Football-loving pols: Some Philadelphia City Council members and Gov. Tom Wolf were offered – and accepted – a special opportunity to purchase face-value Super Bowl tickets from the Eagles.

Scranton Sewer Authority: Attorney General Josh Shapiro cleared the authority of wrongdoing in the controversial sale of the city’s sewer system – a deal larded up with $5.3 million in “professional fees,” and one that was condemned by both the Scranton City Council and the Dunmore City Council as a short-term, shortsighted cash grab that would result in dramatically higher bills for residential customers.

 

LOSERS

Chris Dush: Although to be fair, based on the amount of press his publicity stunt to impeach the five Democratic State Supreme Court Justices received, state Rep. Dush could just as easily have been in the above column. So, it’s a push? Except for the part where he hijacked attention and effort that was needed to make the court’s tight deadlines for redrawn maps.

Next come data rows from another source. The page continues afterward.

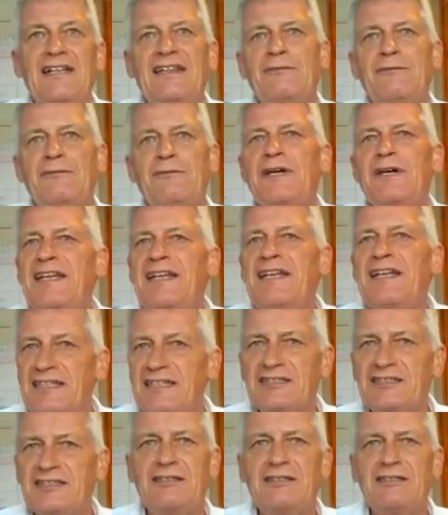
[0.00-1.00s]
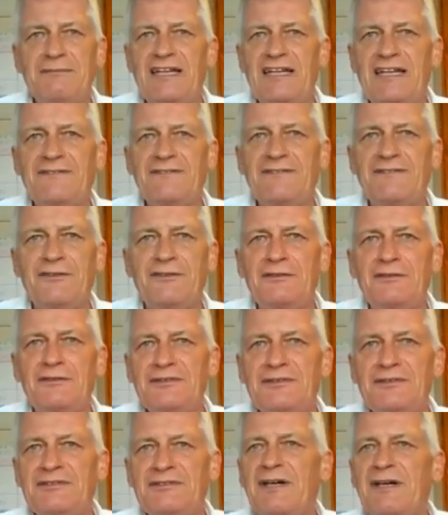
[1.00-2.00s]
There were national
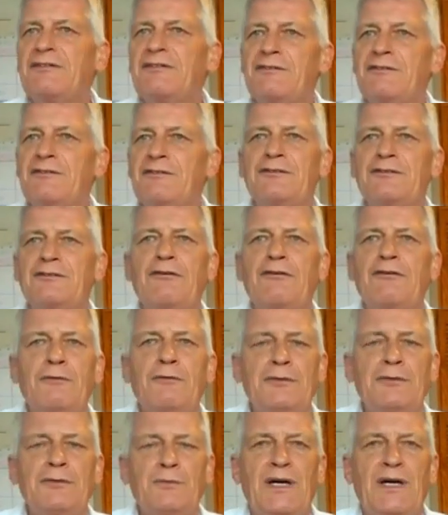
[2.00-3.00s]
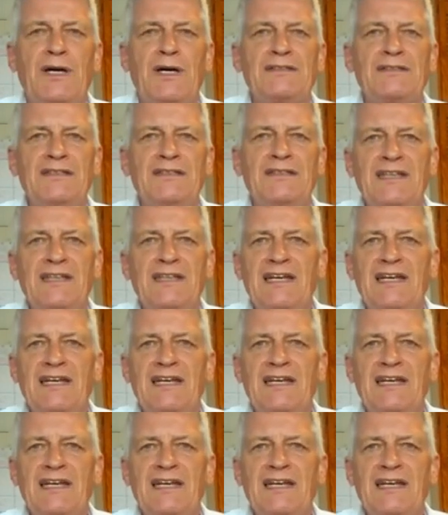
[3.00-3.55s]
platforms, but not a global one.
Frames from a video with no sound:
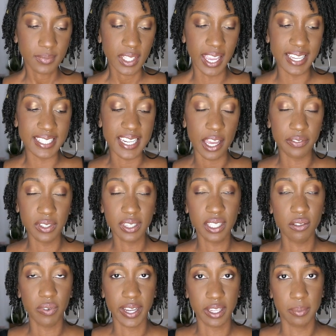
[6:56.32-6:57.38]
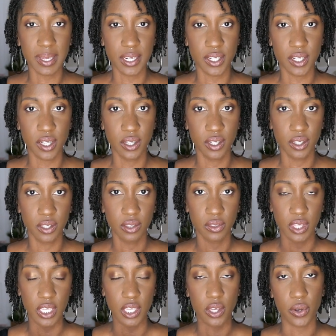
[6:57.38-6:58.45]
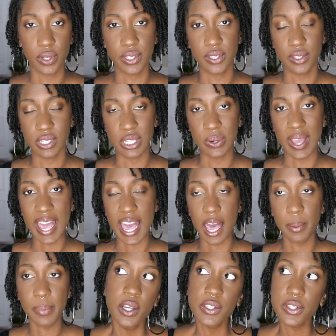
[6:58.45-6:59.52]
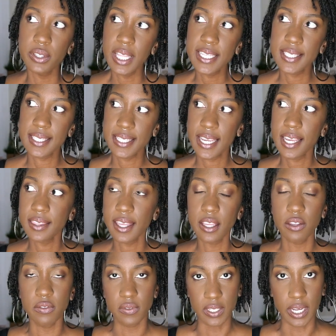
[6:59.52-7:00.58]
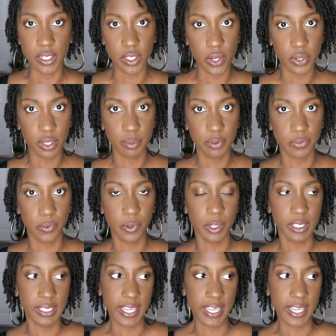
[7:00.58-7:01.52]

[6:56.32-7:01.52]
I definitely recommend the yoga studio app. So let's say that you've done yoga before,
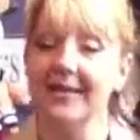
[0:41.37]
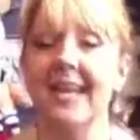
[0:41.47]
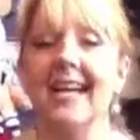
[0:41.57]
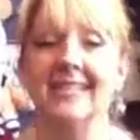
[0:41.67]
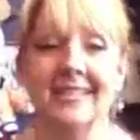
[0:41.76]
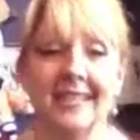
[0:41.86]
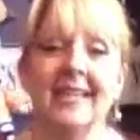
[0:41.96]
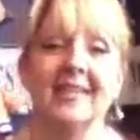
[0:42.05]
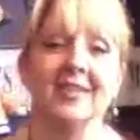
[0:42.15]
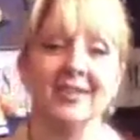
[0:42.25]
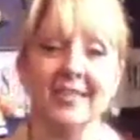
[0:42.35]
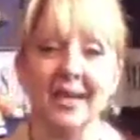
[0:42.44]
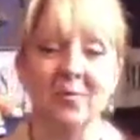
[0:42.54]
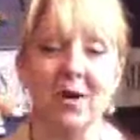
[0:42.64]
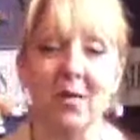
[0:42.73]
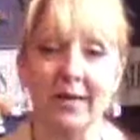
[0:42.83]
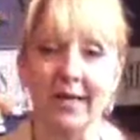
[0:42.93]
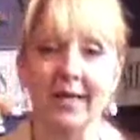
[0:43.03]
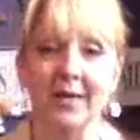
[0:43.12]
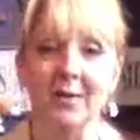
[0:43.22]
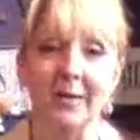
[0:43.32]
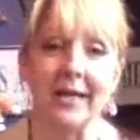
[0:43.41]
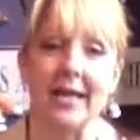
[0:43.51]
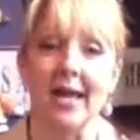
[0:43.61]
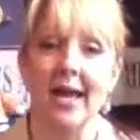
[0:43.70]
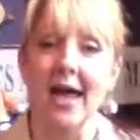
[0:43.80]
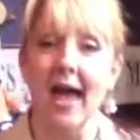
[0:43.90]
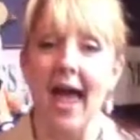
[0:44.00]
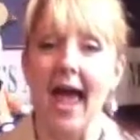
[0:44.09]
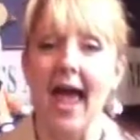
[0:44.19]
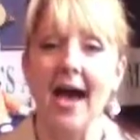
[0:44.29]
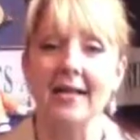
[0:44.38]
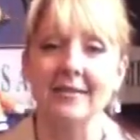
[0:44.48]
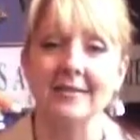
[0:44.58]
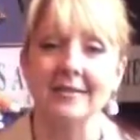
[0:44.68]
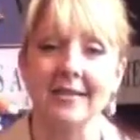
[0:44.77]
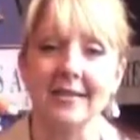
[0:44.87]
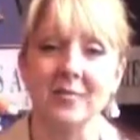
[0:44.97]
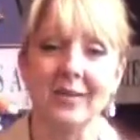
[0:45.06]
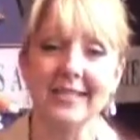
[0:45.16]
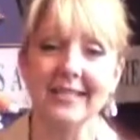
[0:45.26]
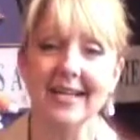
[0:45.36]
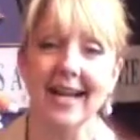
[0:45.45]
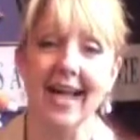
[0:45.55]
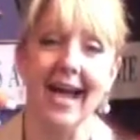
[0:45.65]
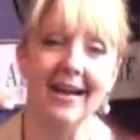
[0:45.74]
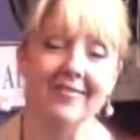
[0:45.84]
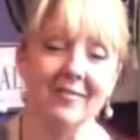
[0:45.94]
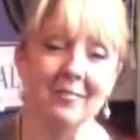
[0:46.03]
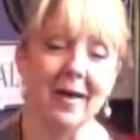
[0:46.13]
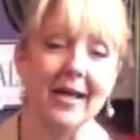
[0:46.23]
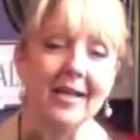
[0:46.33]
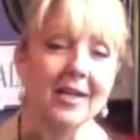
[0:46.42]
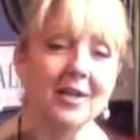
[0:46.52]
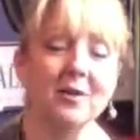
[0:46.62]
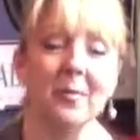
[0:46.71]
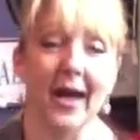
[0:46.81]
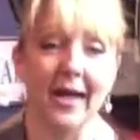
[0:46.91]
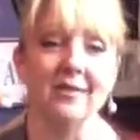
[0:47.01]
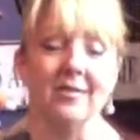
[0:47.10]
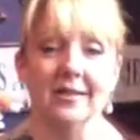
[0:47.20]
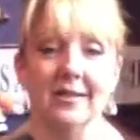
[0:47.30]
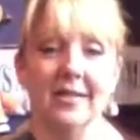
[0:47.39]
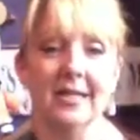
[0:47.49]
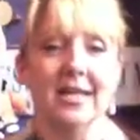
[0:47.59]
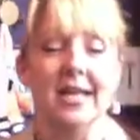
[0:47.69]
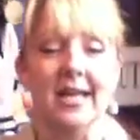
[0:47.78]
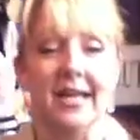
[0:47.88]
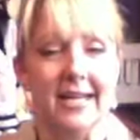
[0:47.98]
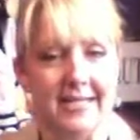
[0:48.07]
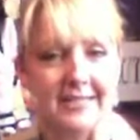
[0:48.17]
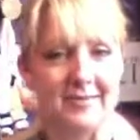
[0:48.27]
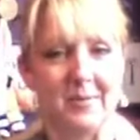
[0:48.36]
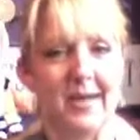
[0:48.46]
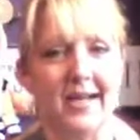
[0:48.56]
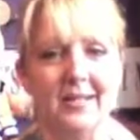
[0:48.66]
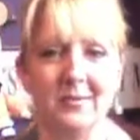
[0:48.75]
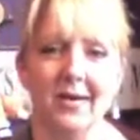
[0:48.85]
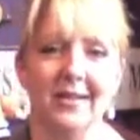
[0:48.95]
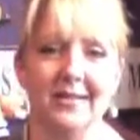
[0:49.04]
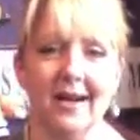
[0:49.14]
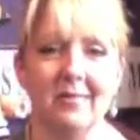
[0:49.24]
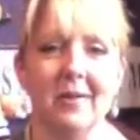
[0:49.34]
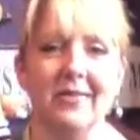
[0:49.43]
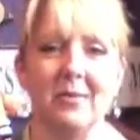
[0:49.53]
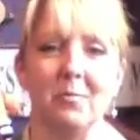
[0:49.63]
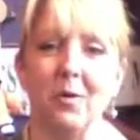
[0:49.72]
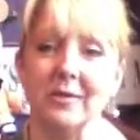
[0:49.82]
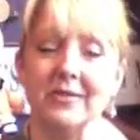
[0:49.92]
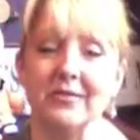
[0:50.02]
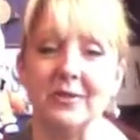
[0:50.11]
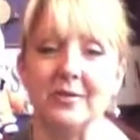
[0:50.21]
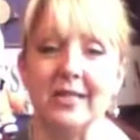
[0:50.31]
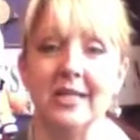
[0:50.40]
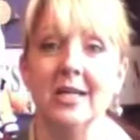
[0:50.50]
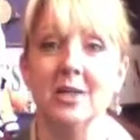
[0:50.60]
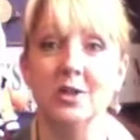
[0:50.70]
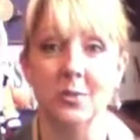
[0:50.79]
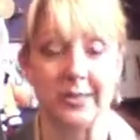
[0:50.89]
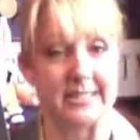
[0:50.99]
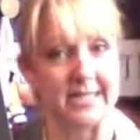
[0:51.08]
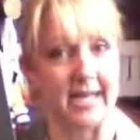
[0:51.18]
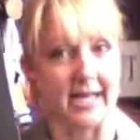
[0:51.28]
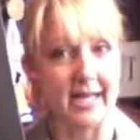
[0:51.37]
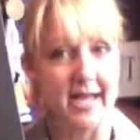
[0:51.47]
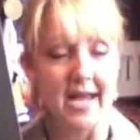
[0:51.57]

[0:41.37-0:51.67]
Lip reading: yes, it looks like we're going canoeing. And the reason I have my canoe paddle is because we're going to talk about the importance of using TweetDeck.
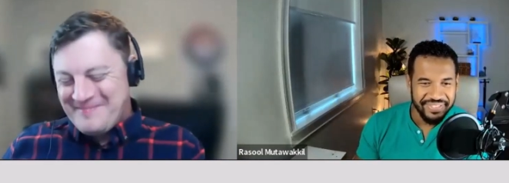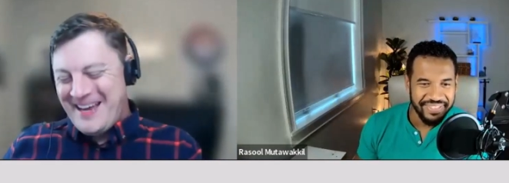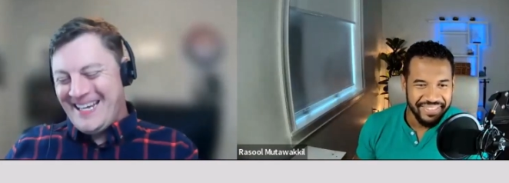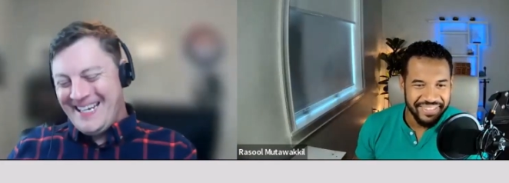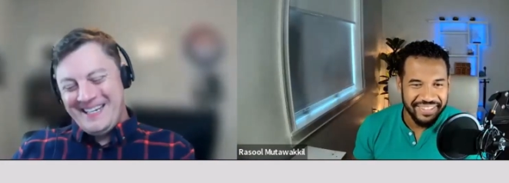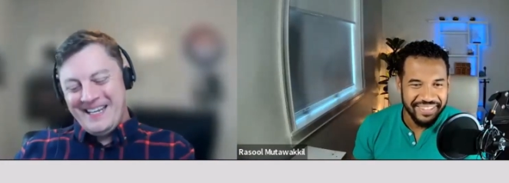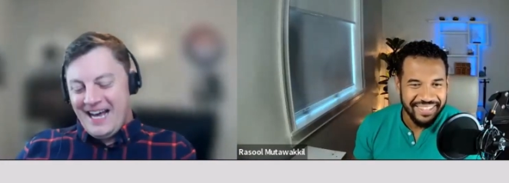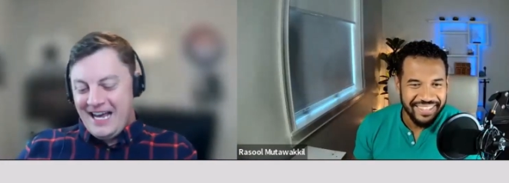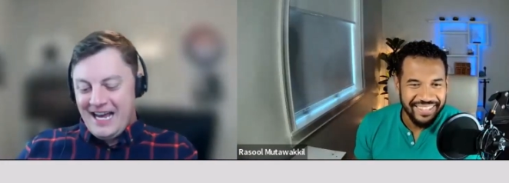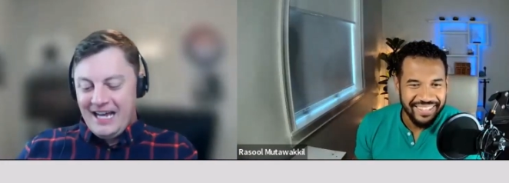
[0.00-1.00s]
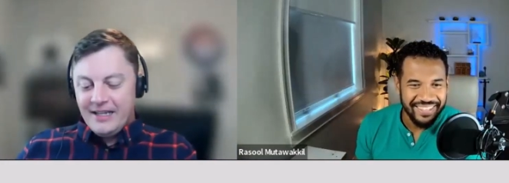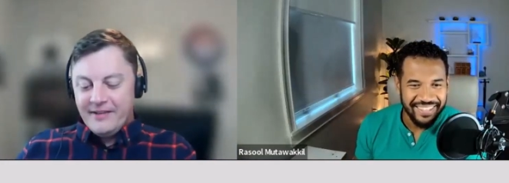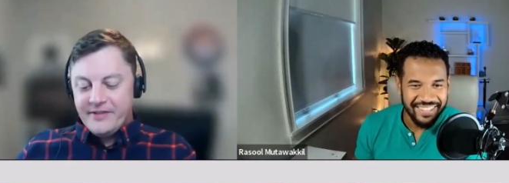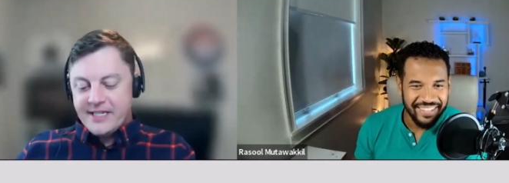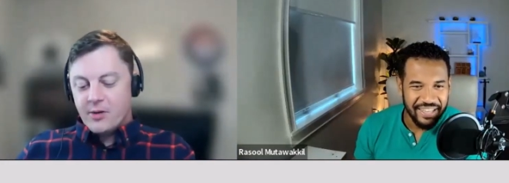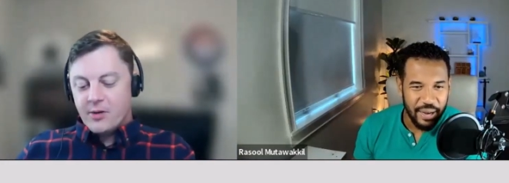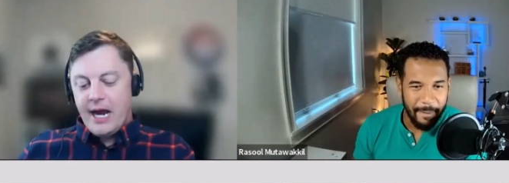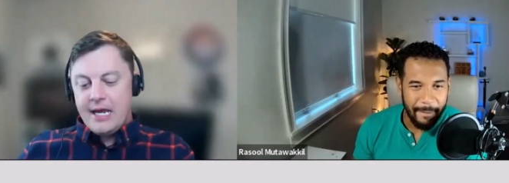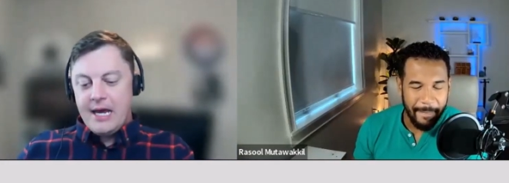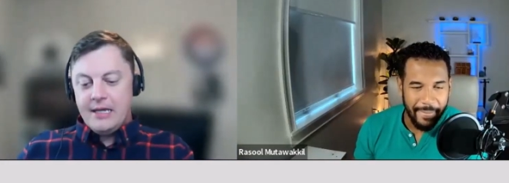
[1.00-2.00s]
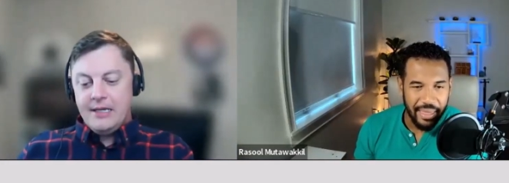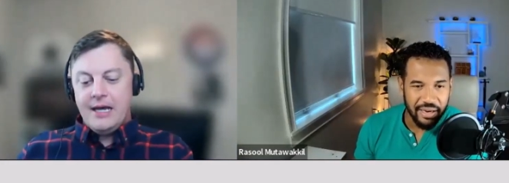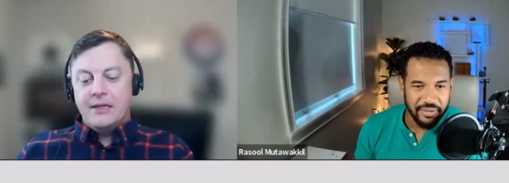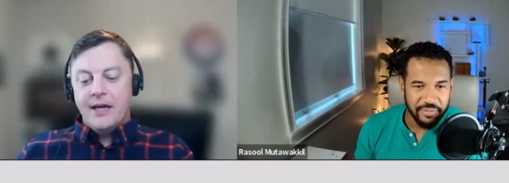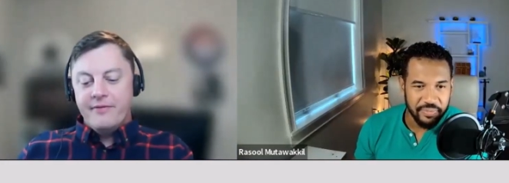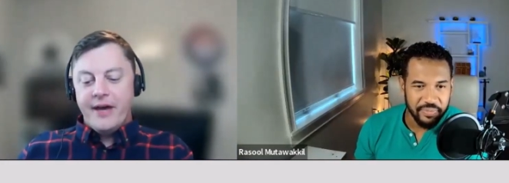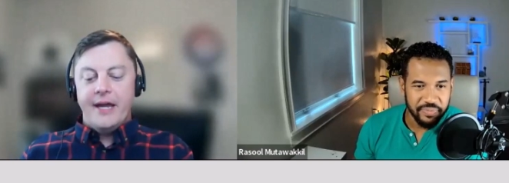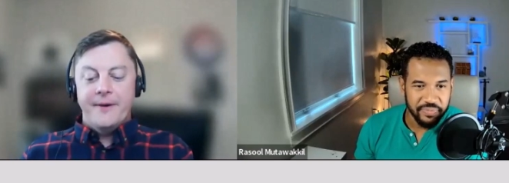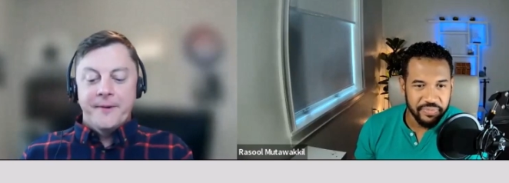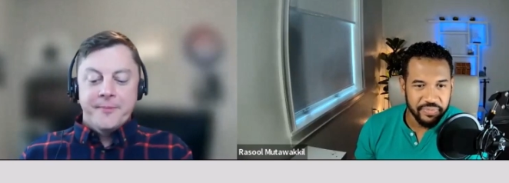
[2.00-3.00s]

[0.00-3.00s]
Speaker 1: Man, I, I, love this story. I, I, I love that.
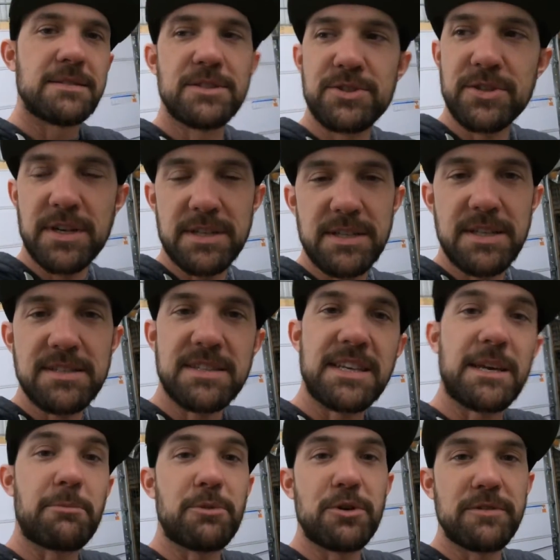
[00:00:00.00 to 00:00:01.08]
truck needs to
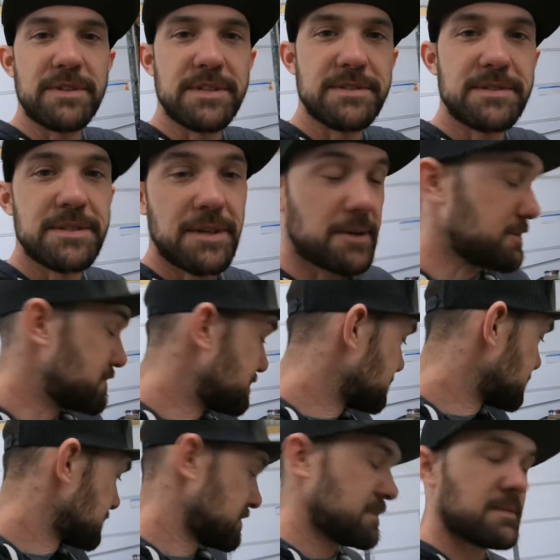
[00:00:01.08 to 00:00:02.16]
keep moving, so
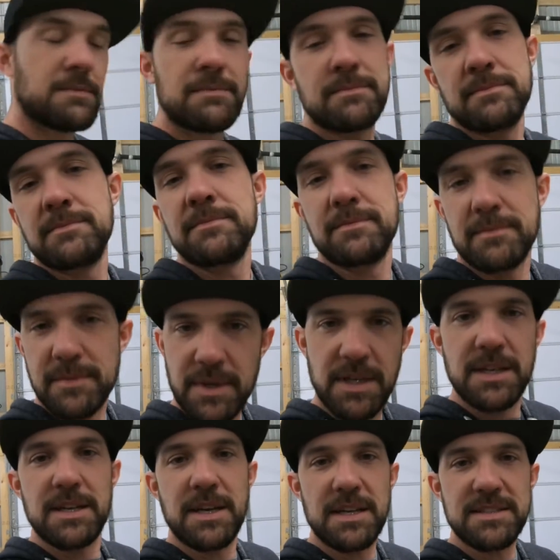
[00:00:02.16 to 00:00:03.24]

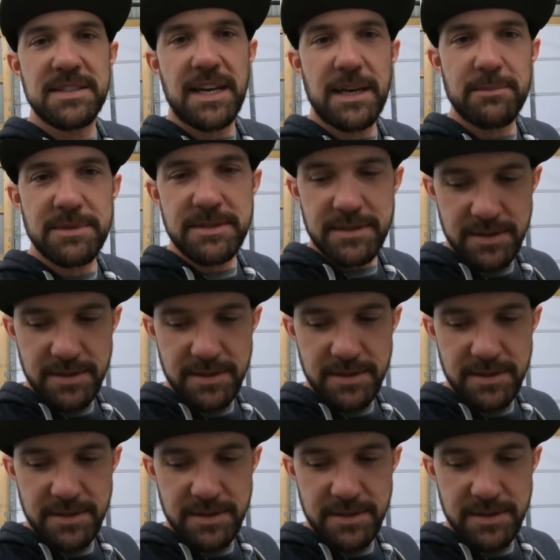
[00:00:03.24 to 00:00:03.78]
got tabs.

Puerto Rican evacuees: Families evacuated from the island in the wake of Hurricane Maria will soon lose federal housing vouchers that have allowed them to seek refuge in mainland cities like Philadelphia – and no viable alternative has yet surfaced.

Claire Risoldi: The PA Supreme Court upheld a contempt judgment against the Bucks County GOP fundraiser for violating a court order barring her from contacting witnesses in a fraud case.